(What this task involves):
After locating the line with "[2:54.98-2:55.88]" below, output it and each following line exactly, stopping after the line with "[0:02.00-0:02.72]". No pictures.

Collected data entries
--------------------

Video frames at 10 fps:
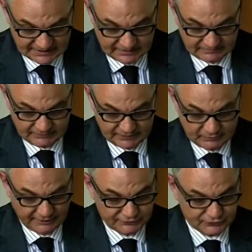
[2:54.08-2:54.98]

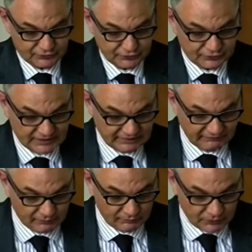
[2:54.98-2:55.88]
midwife should not deliver
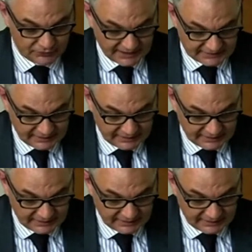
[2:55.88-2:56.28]
more than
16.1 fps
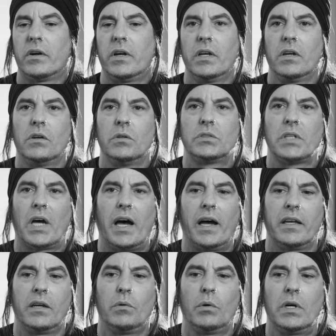He goes,
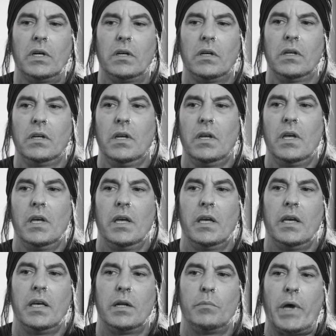Iowa
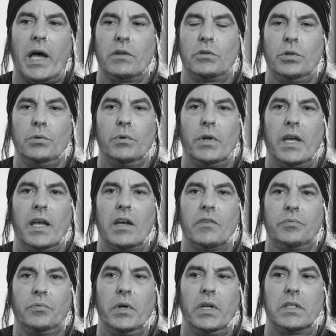in about
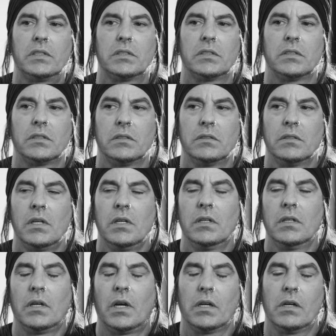2.5 weeks.
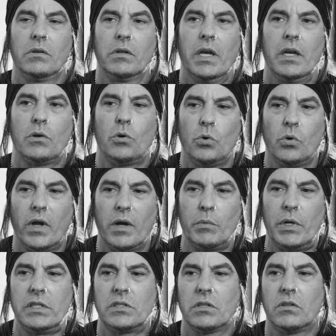I go, okay, cool, how
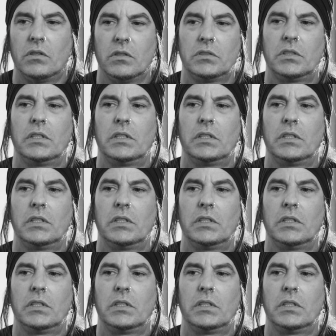many songs?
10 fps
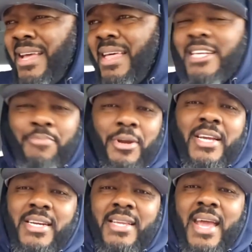That's pretty
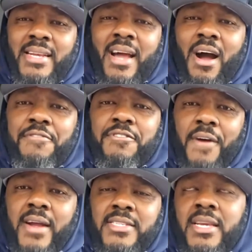good day at the office for
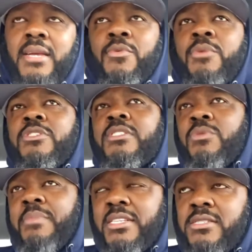our team. We was
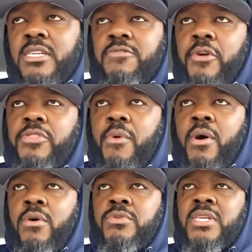we make six free
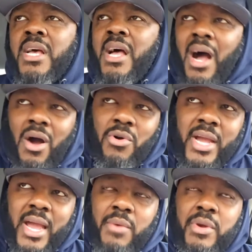throws.
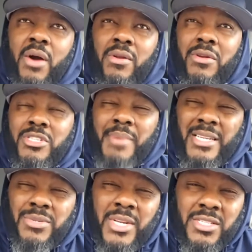Okay, we don't lose by
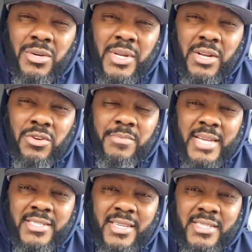22, we lose
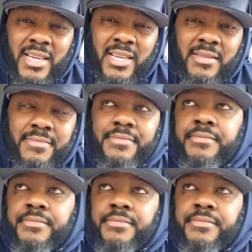by 16.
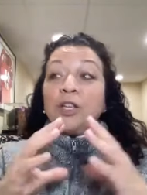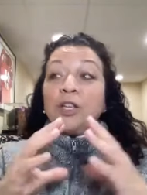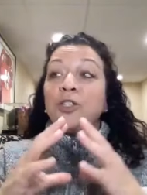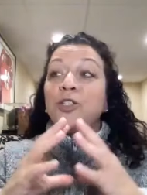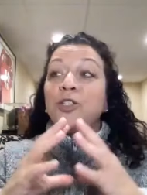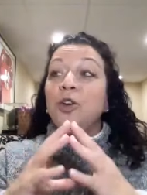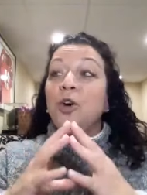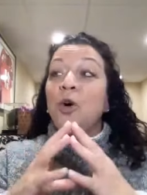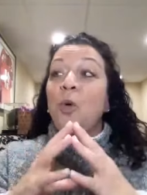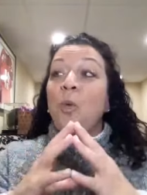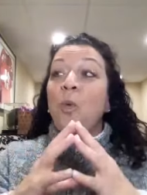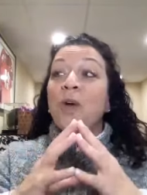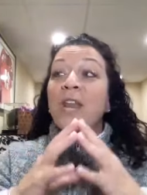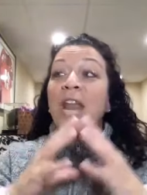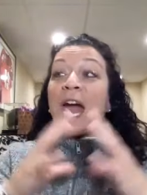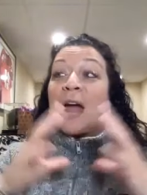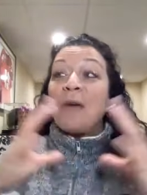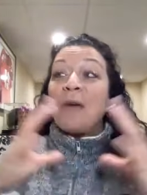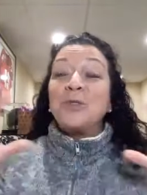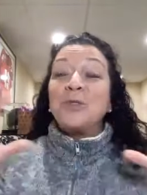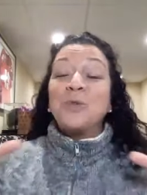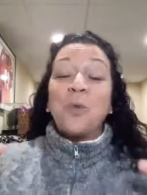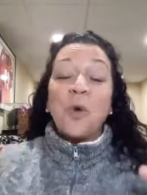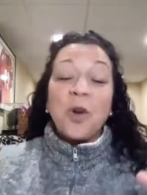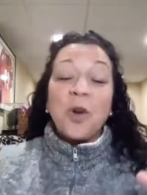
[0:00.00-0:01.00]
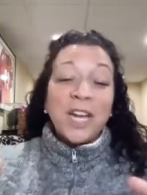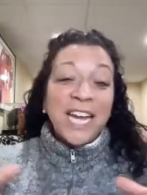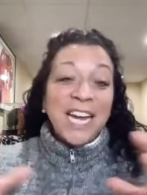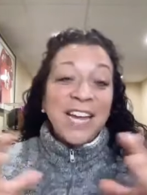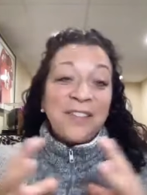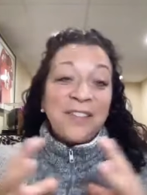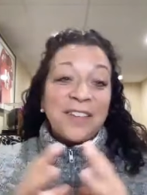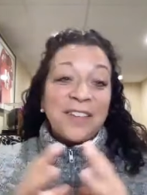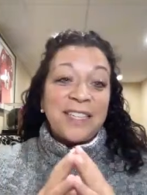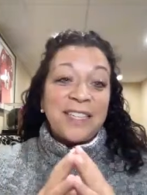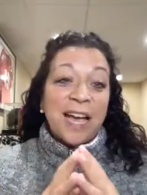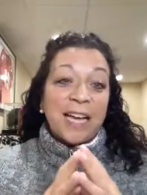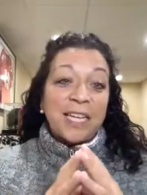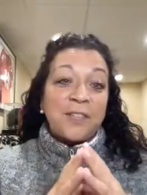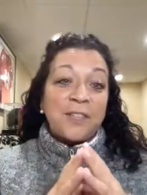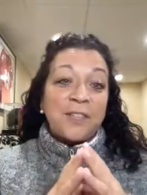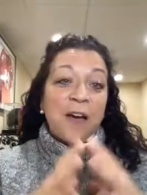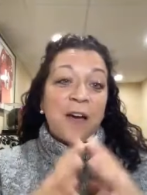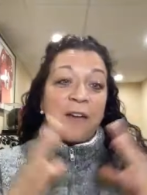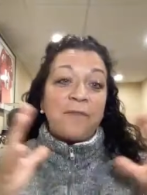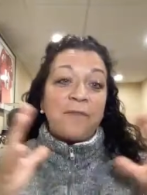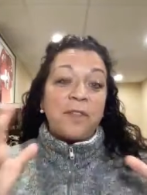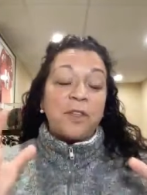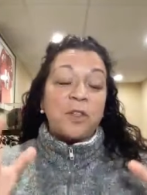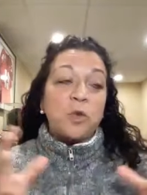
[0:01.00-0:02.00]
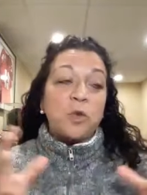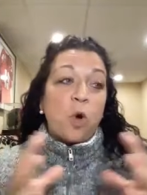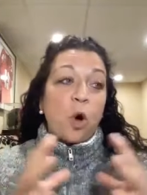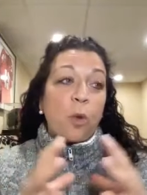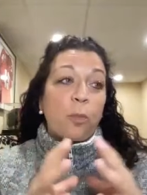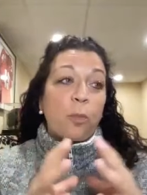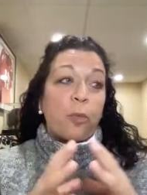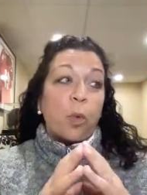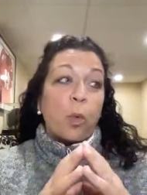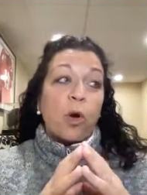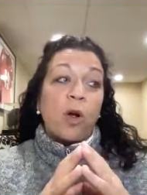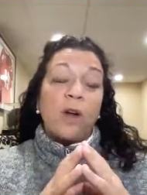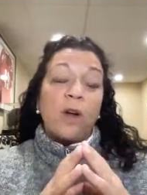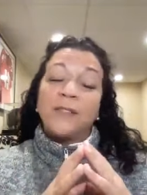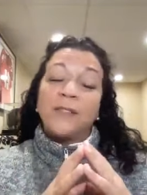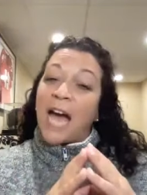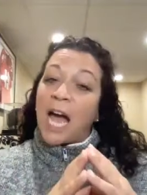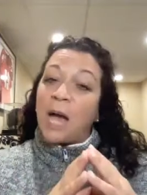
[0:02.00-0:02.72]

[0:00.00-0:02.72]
So when I was working in this nine to five in this corporate world,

--------------------

(Solution to this problem):
[2:54.98-2:55.88]
midwife should not deliver
[2:55.88-2:56.28]
more than
16.1 fps
He goes,
Iowa
in about
2.5 weeks.
I go, okay, cool, how
many songs?
10 fps
That's pretty
good day at the office for
our team. We was
we make six free
throws.
Okay, we don't lose by
22, we lose
by 16.
[0:00.00-0:01.00]
[0:01.00-0:02.00]
[0:02.00-0:02.72]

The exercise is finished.